Cluster Linking Preview

Important

This feature is available as a preview feature. A preview feature is a component of Confluent Platform that is being introduced to gain early feedback from developers. This feature can be used for evaluation and non-production testing purposes or to provide feedback to Confluent.

What is Cluster Linking?

Cluster Linking allows you to directly connect clusters together and mirror topics from one cluster to another without the need for Connect. Cluster Linking makes it much easier to build multi-datacenter, multi-cluster, and hybrid cloud deployments.

Unlike, Replicator and MirrorMaker2, Cluster Linking does not require running Connect to move messages from one cluster to another, ensuring that the offsets are preserved from one cluster to another. We call this “byte-for-byte” replication. Whatever is on the source, will be mirrored precisely on the destination cluster.

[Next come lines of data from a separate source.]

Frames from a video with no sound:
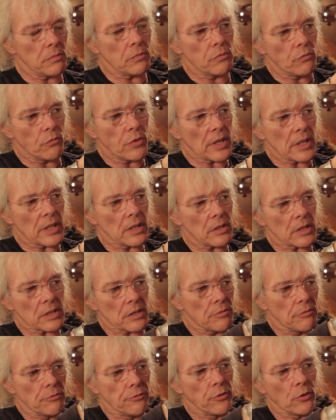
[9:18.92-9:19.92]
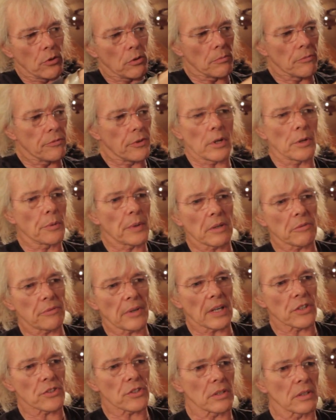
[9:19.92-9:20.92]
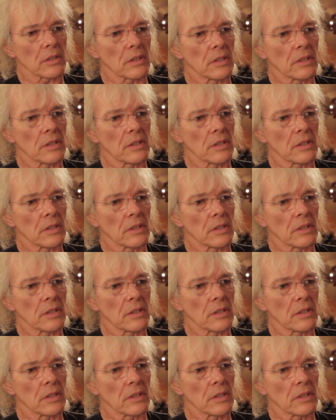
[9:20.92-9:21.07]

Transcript: really just form following function.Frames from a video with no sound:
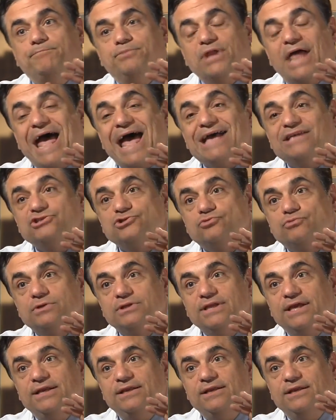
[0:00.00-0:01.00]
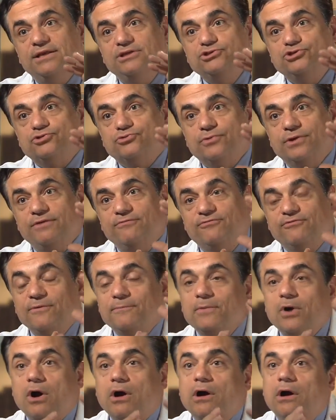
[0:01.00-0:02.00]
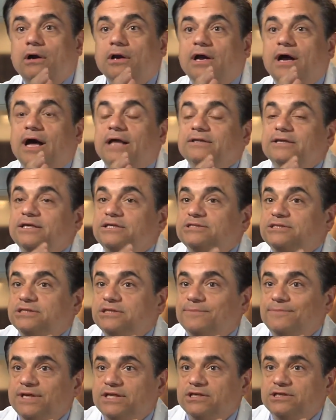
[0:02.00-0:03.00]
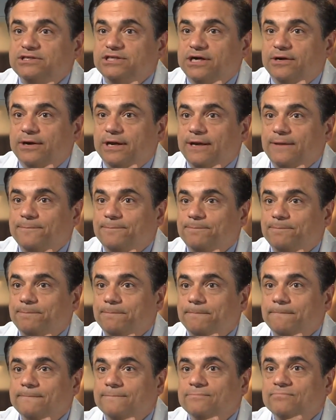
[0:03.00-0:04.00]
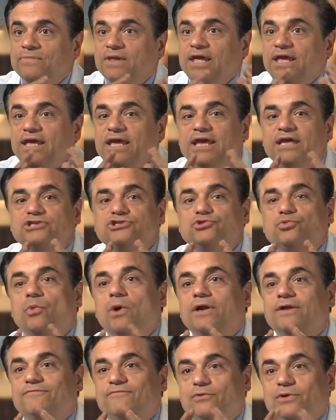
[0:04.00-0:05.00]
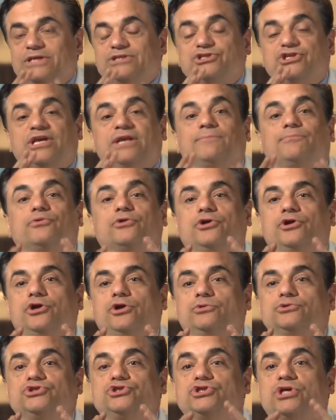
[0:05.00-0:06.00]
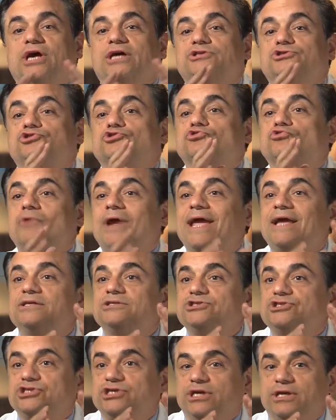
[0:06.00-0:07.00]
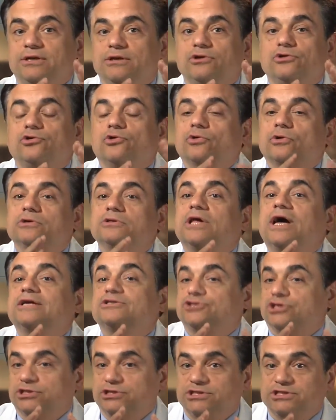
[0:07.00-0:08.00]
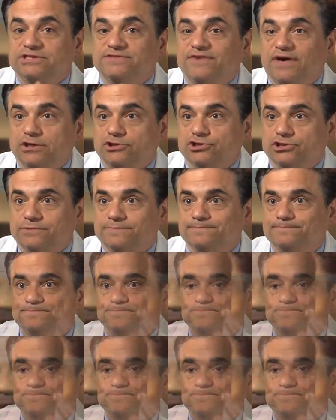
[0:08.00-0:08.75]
blast-related injury from our colleagues in the military, each one of which can produce a transient neurologic dysfunction.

Cluster Linking and Built-in Multi-Region Replication can be combined to create a highly-available, durable, and distributed global eventing fabric. Use Built-in Multi-Region Replication when auto-client failover (low RTO) or RPO=0 is required on some topics. Cluster Linking should be used when network quality is questionable, data centers are very far apart, or RTO goals can tolerate client reconfiguration.

Note

The destination cluster must be running Confluent Server and the source cluster can either be Confluent Server or Kafka 2.4+. Cluster Linking is being introduced in Confluent Platform 6.0.0 as a preview feature.

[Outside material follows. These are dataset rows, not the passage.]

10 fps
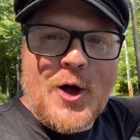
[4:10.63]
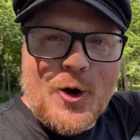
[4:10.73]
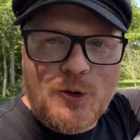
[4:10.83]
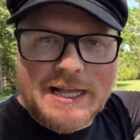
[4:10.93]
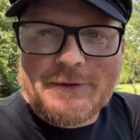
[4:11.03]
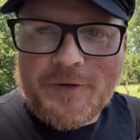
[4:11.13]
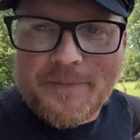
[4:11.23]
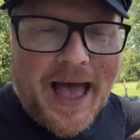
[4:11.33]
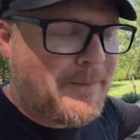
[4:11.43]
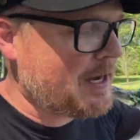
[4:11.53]
who live off of
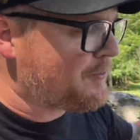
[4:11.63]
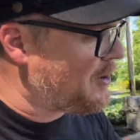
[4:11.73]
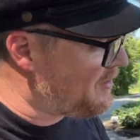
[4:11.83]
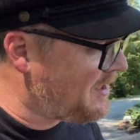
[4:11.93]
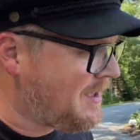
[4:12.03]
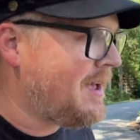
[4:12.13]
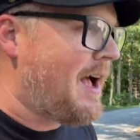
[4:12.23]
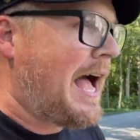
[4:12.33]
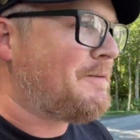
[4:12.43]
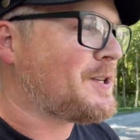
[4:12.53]
Batman Road.
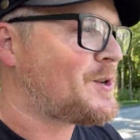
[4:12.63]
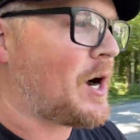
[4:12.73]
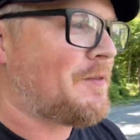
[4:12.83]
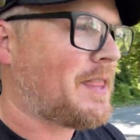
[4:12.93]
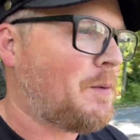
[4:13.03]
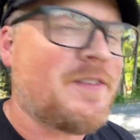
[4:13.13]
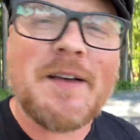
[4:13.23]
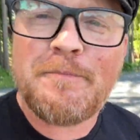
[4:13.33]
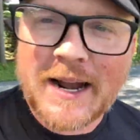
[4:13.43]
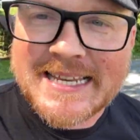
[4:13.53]
I feel sorry for them. What if you
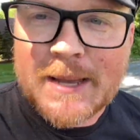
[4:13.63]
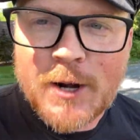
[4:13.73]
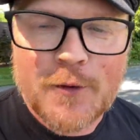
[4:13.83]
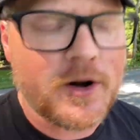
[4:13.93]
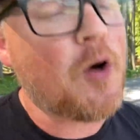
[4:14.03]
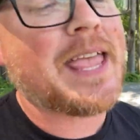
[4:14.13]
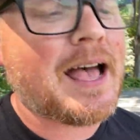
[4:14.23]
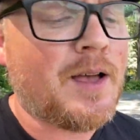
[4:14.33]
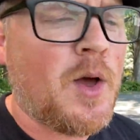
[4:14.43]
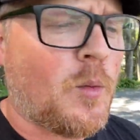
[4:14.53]
have buddies coming over? Oh
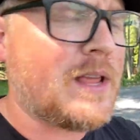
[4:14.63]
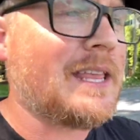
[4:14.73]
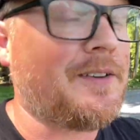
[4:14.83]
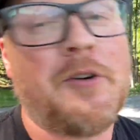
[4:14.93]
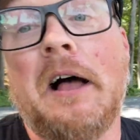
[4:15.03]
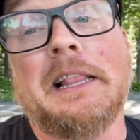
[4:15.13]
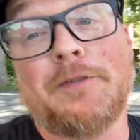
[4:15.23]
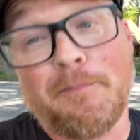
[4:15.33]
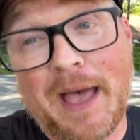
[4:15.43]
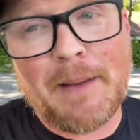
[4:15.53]
yeah, where do you live? Oh, I live
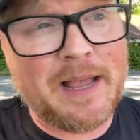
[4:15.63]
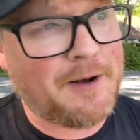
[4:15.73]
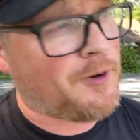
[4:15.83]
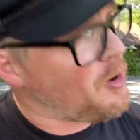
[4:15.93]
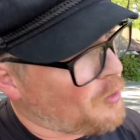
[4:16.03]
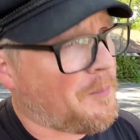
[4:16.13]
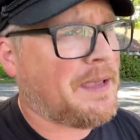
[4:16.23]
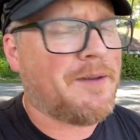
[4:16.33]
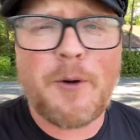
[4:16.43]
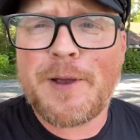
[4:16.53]
on Batman Road. Won't
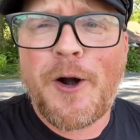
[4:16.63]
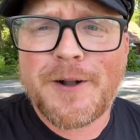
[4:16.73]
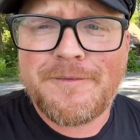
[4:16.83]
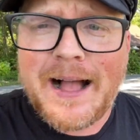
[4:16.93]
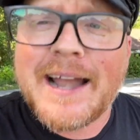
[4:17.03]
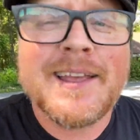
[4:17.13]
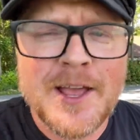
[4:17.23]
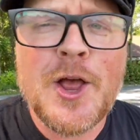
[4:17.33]
be hard to find.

Capabilities and Comparisons

Cluster Linking provides the following capabilities:

  • Preserves offsets between clusters, making failover and rationalizing about your system easier
  • Increases replication speed by avoiding recompression
  • Provides a cost-effective complement to an exclusive Built-in Multi-Region Replication solution because less data moves across data centers, thereby saving on replication costs and making inter-continental clusters viable
  • Simplifies and streamlines Confluent Cloud operations
  • Supports hybrid cloud architectures (write once, read many). Using Kafka and Cluster Linking to bridge infrastructure environments gives you a single system to monitor and secure; a cost-efficient transport layer across on-premises deployments, Confluent Cloud, and your cloud providers
  • Cluster Linking combined with standard or Built-in Multi-Region Replication clusters provides a global mesh of Kafka with very low Recovery Time Objectives (RTO) and Recovery Point Objectives (RPO) over great distances and across different network tolerances
  • Lays the groundwork for aggregate clusters

What’s Supported

  • Requires Confluent Server, specifically Confluent Platform 5.4 or later (Apache Kafka® 2.4) on the source cluster and Confluent Platform 6.0.0 or later on the destination cluster
  • Works with all clients
  • Compatible with Ansible and Confluent Operator
  • Provides support for authentication and authorization, as described in Cluster Linking Security, with some Known Limitations.
  • Source cluster can be either Kafka or Confluent Server, destination cluster must be Confluent Server, which is bundled with Confluent Enterprise

Use Cases and Architectures

The following use cases can be achieved by the configurations and architectures shown. These deployments are demo’ed in Cluster Linking Demo (Docker) and Cluster Linking Tutorial.

Topic Data Sharing

Use Case: Share the data in a handful of topics across two Kafka clusters.

  • source cluster
  • destination cluster

For topic sharing, data moves from the source to the destination cluster by means of a cluster link. Mirror topics are associated with a cluster link. Consumers on the destination cluster can read from local, read-only, mirrored topics to read messages produced on the source cluster. If an original topic on the source cluster is removed for any reason, you can stop mirroring that topic, and convert it to a read/write topic on the destination.

Cluster Migration

Use Case: Move from an on-premises Kafka cluster to a Confluent Cloud Kafka cluster, or from an older version to a newer version. The native offset preservation you get by leveraging Confluent Server on the brokers makes this much easier to do with Cluster Linking than with other Connect based methods.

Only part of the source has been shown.